Scott antwortet nicht. Sie sehen, dass er grübelt, nachdenkt. Jimmy gibt seinem Gefährten einen Wink, und sie verlassen das Office, um draußen ihrer Pflicht nachzugehen.

»Ringo«, murmelt er, »Ringo.«

*

Als er diesen Namen sagt, weiß er nicht, dass jener Ringo in dieser Sekunde auf der Straße ist, keine zwanzig Schritt vom Office entfernt und auf das Officefenster starrt.

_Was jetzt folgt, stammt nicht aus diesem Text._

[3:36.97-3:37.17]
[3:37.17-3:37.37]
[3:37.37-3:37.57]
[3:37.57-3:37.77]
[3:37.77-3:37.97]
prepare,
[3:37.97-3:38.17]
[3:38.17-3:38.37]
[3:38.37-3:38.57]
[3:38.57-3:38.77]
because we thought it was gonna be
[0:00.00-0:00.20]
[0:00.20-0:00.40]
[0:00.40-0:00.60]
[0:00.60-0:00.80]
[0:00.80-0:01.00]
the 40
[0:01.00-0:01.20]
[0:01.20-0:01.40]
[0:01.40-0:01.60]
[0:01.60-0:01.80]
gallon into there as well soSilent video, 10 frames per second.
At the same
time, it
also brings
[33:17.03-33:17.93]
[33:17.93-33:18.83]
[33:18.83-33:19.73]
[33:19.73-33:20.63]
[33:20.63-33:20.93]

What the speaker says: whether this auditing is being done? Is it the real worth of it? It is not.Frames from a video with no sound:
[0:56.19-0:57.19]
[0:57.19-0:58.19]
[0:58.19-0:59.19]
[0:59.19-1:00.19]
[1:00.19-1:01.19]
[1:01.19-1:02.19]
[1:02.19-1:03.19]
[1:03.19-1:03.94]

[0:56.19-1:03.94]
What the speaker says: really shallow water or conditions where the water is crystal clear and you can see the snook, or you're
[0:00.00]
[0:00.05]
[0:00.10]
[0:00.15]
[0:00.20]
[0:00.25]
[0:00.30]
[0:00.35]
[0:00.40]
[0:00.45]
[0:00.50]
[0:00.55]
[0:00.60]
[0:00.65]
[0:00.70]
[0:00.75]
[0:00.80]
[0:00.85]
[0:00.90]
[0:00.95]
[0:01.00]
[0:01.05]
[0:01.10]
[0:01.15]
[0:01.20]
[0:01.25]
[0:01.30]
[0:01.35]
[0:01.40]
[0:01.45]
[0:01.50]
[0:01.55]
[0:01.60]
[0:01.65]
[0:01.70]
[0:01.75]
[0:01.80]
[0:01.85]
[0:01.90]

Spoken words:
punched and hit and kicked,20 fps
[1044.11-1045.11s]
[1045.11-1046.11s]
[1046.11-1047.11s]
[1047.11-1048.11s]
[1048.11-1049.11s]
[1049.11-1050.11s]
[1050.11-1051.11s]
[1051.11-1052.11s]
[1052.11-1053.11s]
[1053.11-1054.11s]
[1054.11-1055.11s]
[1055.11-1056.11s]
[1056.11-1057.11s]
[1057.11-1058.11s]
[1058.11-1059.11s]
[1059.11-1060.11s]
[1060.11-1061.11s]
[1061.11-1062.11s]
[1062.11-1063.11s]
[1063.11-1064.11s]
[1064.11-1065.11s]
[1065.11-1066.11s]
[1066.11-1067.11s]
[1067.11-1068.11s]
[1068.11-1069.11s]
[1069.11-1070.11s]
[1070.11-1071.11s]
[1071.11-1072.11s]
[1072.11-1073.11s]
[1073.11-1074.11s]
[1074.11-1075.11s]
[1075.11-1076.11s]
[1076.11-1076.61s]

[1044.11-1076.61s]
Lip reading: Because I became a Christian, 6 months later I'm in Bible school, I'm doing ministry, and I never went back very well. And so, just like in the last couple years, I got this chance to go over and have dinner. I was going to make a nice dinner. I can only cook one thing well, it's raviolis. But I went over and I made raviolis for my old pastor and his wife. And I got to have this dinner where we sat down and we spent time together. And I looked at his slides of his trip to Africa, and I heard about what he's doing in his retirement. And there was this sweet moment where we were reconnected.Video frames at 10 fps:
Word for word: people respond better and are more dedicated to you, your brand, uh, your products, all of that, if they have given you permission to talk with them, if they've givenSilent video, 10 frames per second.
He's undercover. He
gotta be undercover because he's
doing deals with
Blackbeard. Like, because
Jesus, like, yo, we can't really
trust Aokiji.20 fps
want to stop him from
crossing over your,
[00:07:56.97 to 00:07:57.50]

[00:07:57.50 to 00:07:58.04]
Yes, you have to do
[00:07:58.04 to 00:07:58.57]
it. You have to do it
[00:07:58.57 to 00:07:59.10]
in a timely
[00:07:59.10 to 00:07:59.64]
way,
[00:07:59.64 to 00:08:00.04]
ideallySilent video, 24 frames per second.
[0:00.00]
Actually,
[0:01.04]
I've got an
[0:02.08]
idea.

Dass er dann weitergeht, plötzlich zwischen den Häusern untertaucht und über einen Hinterhof schleicht.

Irgendwo klirrt plötzlich eine Fensterscheibe. Glassplitter regnen hernieder. Mit dumpfem Aufschlag rollt ein faustgroßer Stein durch einen Raum. Der untersetzte Mann dort im Raum springt erschrocken hoch, greift unters Jackett und zieht eine Waffe hervor.

Ringo ist lautlos verschwunden.

Der Mann nähert sich gebeugt dem zersplitterten Fenster und starrt hinaus. Bleiches Sternenlicht erhellt den Hinterhof. Die Umrisse des Pferdestalles und des Zaunes sehen düster und drohend aus.

Über dem eingeworfenen Fenster klappt ein anderes Fenster, und eine Stimme ruft fragend: »Was ist denn geschehen, he?«

Fluchend wendet sich der Mann vom Fenster ab. Er sucht nach dem Stein, findet ihn vor dem Schrank, hebt ihn auf und fühlt das Papier, in das der Stein eingeschlagen ist.

Seine Hände zittern plötzlich. Hastig zerrt er das Band ab, breitet das Papier aus, liest die Worte und wird bleich wie eine weiß getünchte Wand. Ächzend lässt er sich in den Sessel fallen.